Doing the unprecedented is not necessarily a good thing; in fact, there are an infinite number of bad things you can do that are certainly unprecedented. If I were to walk around Manhattan stabbing people while dressed as a rhinoceros and singing “Shoop” by Salt-N-Pepa, it would be unprecedented. We all understand that’s not good behavior. Yet, if I were to say that Dinner and Delusion was unlike anything I’ve ever seen on stage before, you’d probably think that was a good thing. (Never mind, for a moment, that doing something unprecedented is the whole point of live theater.)
But what if I were then to tell you that Dinner and Delusion was based on a weaker version of the same basic premise of Portnoy’s Complaint, with Freudianism so obvious that its creators seem to have forgotten Freud thought you repressed things, and that it featured cameos by the Good Doctor along with Timothy Leary, Osho, and the Prophet Elijah?
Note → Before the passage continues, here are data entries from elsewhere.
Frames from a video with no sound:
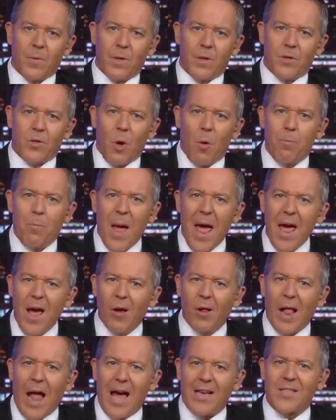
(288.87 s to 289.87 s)
So
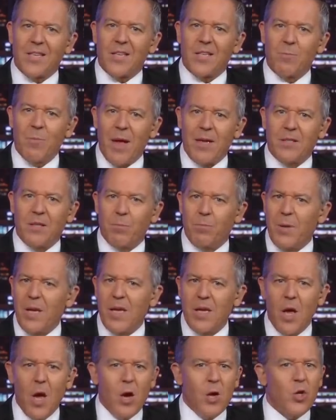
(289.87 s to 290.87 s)
bail, as it's meant to
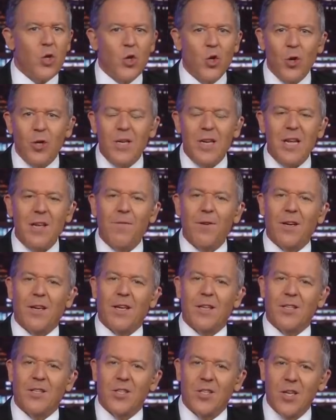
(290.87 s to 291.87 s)
be, shouldn't even
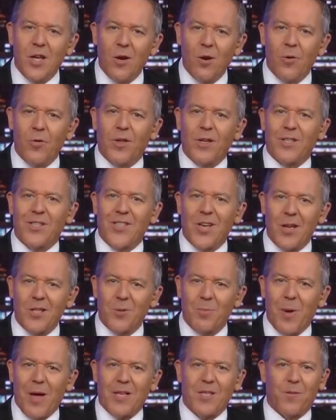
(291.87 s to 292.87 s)
consider the
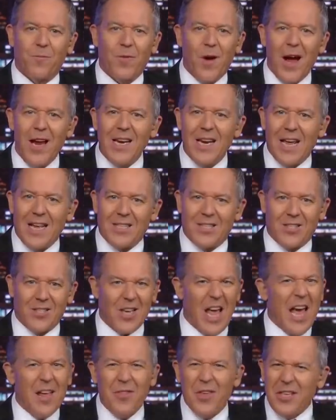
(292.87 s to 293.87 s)
suspect's finances.
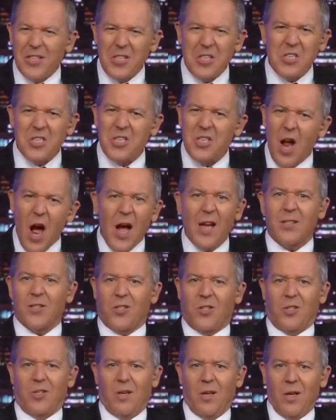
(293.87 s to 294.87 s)
This is
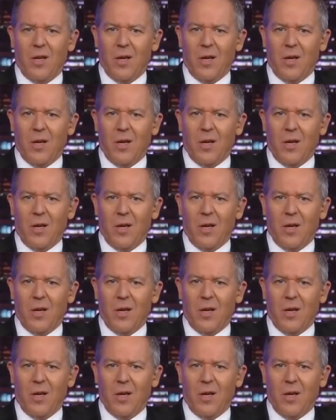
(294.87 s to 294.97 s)
nuts.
And that it all centers around the Seder? Some people, those who confuse the unprecedented with the good, would assume that’s awesome, simply because they would have never thought of it. The others, those who can distinguish good and bad for themselves, might very well think that it’s the worst idea they’ve ever heard.
There’s a long, glowing, reverent tradition of the B-movie, or the “bad movie”; J Hoberman of the Village Voice popularized the idea in his 1980 Film Comment essay “Bad Movies.” In theater, however, where the medium's existence is much more fleeting and price more expensive, success in putting across camp, schlock, and so-bad-it's-good motifs has been much harder to achieve. The occasions where B-movie aesthetics did work were usually flash-in-the-pan successes, like The Producers, Xanadu, or Jerry Springer: The Opera. But those were all mainstream successes, and one of the key elements to a bad movie is its intentionally low production values.
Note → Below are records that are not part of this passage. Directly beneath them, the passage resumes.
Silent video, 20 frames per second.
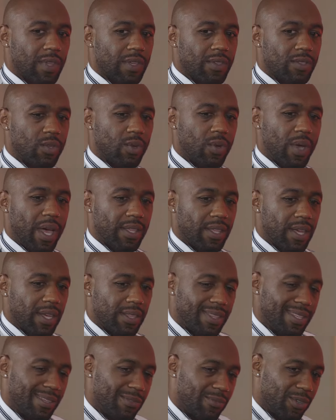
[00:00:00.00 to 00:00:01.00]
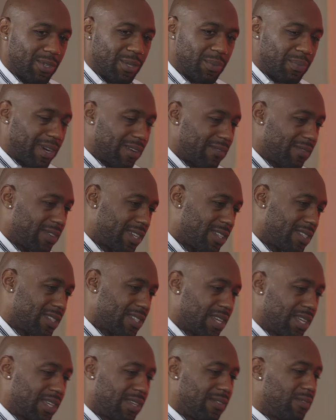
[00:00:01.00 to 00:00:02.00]
so I, I, think really my advantage is
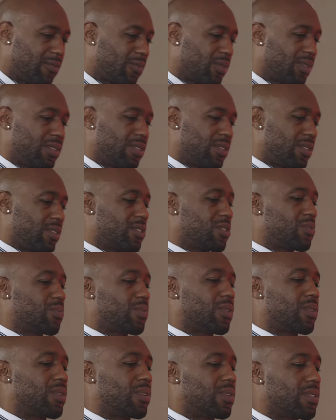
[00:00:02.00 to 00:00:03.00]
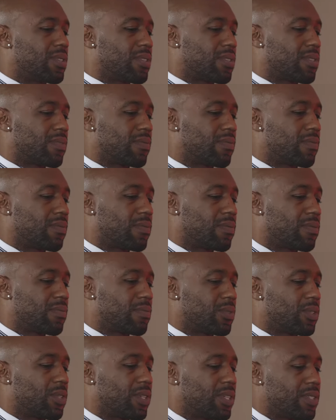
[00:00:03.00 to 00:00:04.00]
not even really the experience
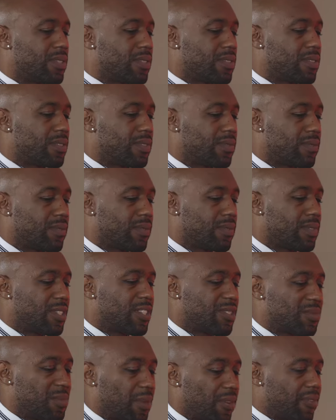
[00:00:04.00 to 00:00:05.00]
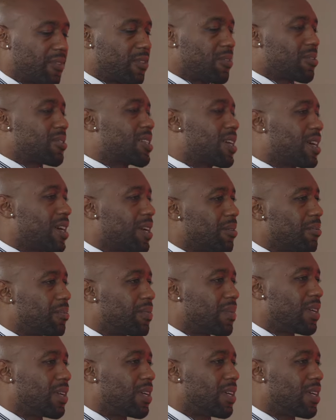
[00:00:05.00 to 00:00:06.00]
because this is my first time.
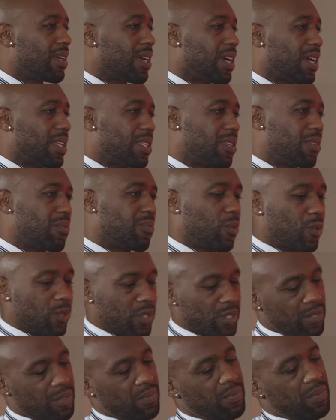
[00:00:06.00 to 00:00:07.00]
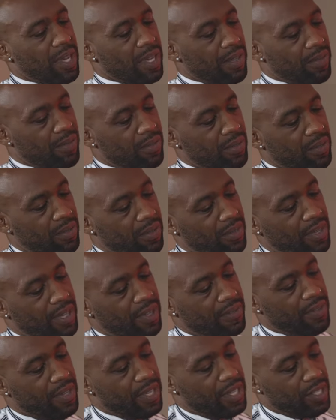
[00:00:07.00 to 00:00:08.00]
I think more so my
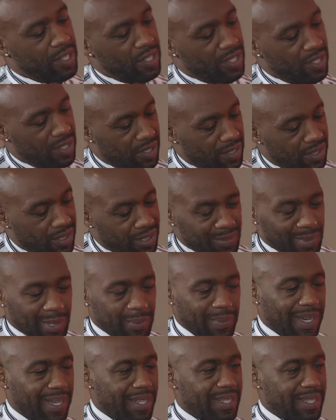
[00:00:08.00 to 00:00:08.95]
advantage is going to be my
With the cell theatre providing a cramped, horizontal space for Dinner and Delusion, the new opera has joined the ranks of Beowulf: A Thousand Years of Baggage and Toxic Avenger: The Musical as part of a new generation of B-theater, a result I’m sure the predominantly jacket-and-tie, Upper West Side Jewish audience didn’t anticipate.
As it stands, Dinner and Delusion was the closest theatrical experience I’ve had to a Paul Verhoeven movie. Paul Verhoeven, who made B-movie schlock mainstream without sacrificing its aesthetic in glorious travesties like Starship Troopers, Showgirls, and Black Book, is famous for taking the most preposterous premises with the worst scripts imaginable and somehow making them work, his utter conviction making everyone involved with the production, from designers to actors on down, commit to a project like it’s the greatest art work ever.